While you could use a gem like parallel_tests, let’s look at what it would take to achieve this without needing to pull in another dependency.
The only requirement to employ this approach is that the parts of your build that you want to parallelize do not share a database, or if they do, that it will not cause test pollution if your specs run at the same time. These parallelizable portions of your build could be Rails engines, a library in lib, an unbuilt gem, or any other isolated piece of your app. If your app doesn’t meet that requirement, something like parallel_tests will likely be more useful.

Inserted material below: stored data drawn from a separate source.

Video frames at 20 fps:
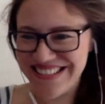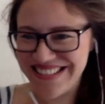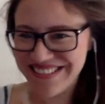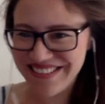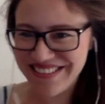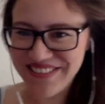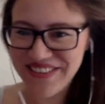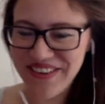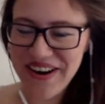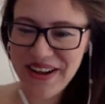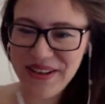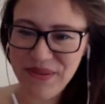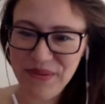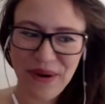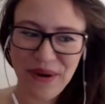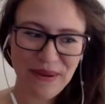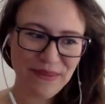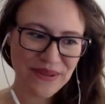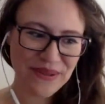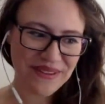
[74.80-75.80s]
Okay. Great
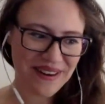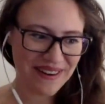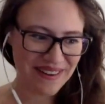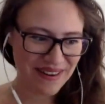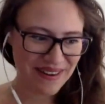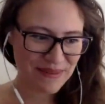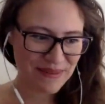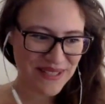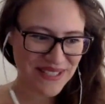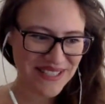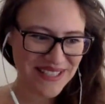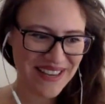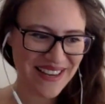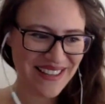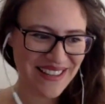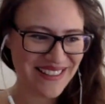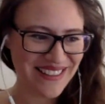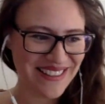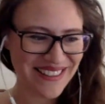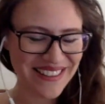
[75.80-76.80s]
webinar. I'm
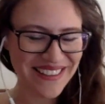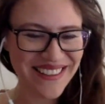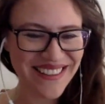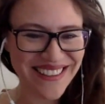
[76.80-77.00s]
excited.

Let’s assume that you are using engines to organize functionality in your app. In this case you likely are already using a separate database for each engine’s test suite, so let’s use that as a basis for our example. Assuming that you have two engines (engine1 and engine2) and they are both in the engines directory, you could write a rake task that parallelizes your build that looks something like this:
task :build do
build_pids = []
%w{engine1 engine2}.each do |engine_name|
build_pids << fork { exec "cd engines/#{engine_name} && rspec spec" }
end
trap(:INT) do
build_pids.each do |pid|
begin
Process.kill(:INT, pid)
rescue Errno::ESRCH
end
end
end
Process.waitall.each do |pid, status|
unless status.success?
puts "Build failed"
exit 1
end
end
puts "Build successful"
exit 0
end
This rake task does three things:
- Uses fork+exec to kick off child processes to run each engine’s build
- Collects the child processes after they have completed and exits non-zero if any of the child build processes were unsuccessful
- Captures INT so that all child build processes will be killed when you Ctrl-C in the terminal
The output can be ugly but may be worth the time savings, especially if you only are going to be running this task as a last check before CI.